WHAT IS NEEDED ::
Pictures must be dropped from the copy of the entries below; all else is returned exactly.

RECORDS SUPPLIED ::
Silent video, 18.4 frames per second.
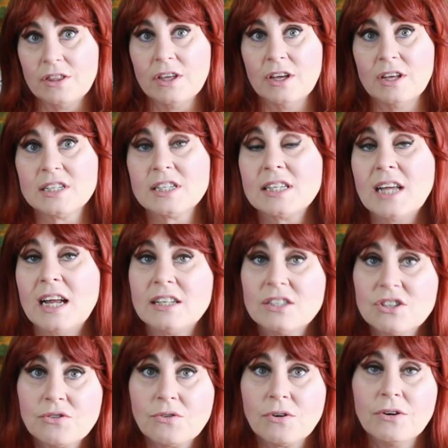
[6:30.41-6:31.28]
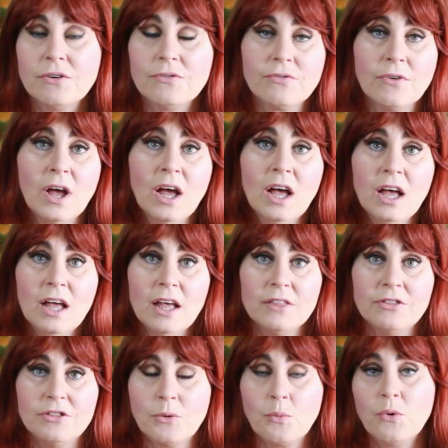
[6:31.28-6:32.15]
The center of
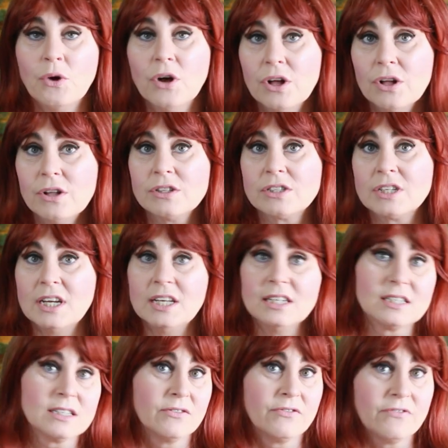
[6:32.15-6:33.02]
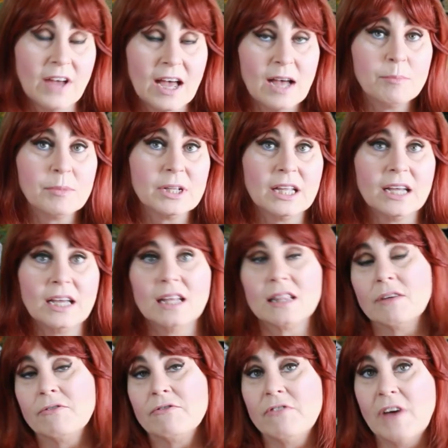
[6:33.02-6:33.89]
the world is the family,
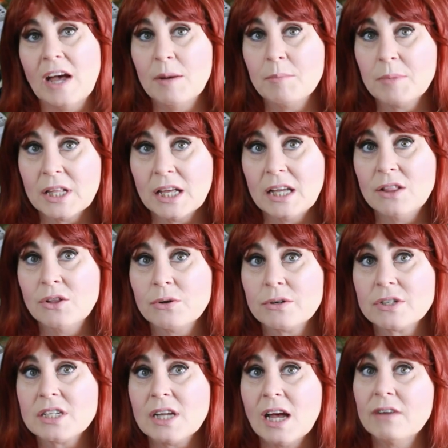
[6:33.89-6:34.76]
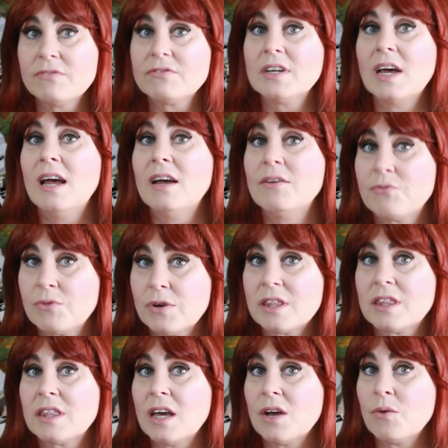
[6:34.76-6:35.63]
and the family looks after
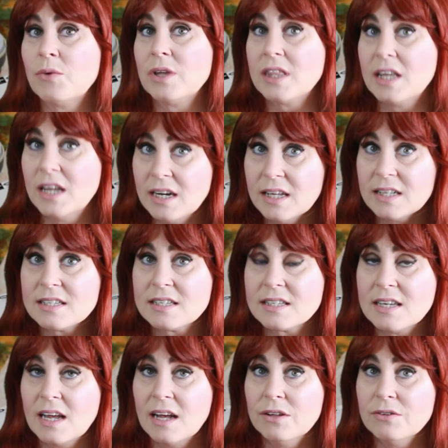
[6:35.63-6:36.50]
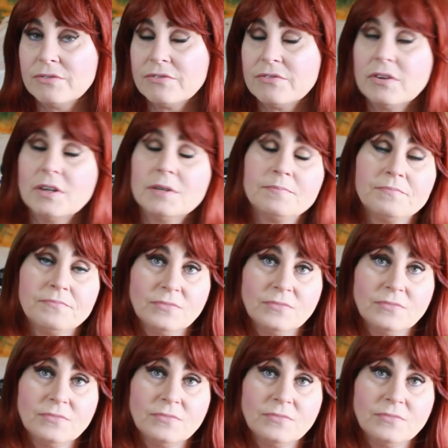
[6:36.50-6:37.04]
everything within itself.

OUTPUT OF THE EXERCISE ::
Silent video, 18.4 frames per second.
[6:30.41-6:31.28]
[6:31.28-6:32.15]
The center of
[6:32.15-6:33.02]
[6:33.02-6:33.89]
the world is the family,
[6:33.89-6:34.76]
[6:34.76-6:35.63]
and the family looks after
[6:35.63-6:36.50]
[6:36.50-6:37.04]
everything within itself.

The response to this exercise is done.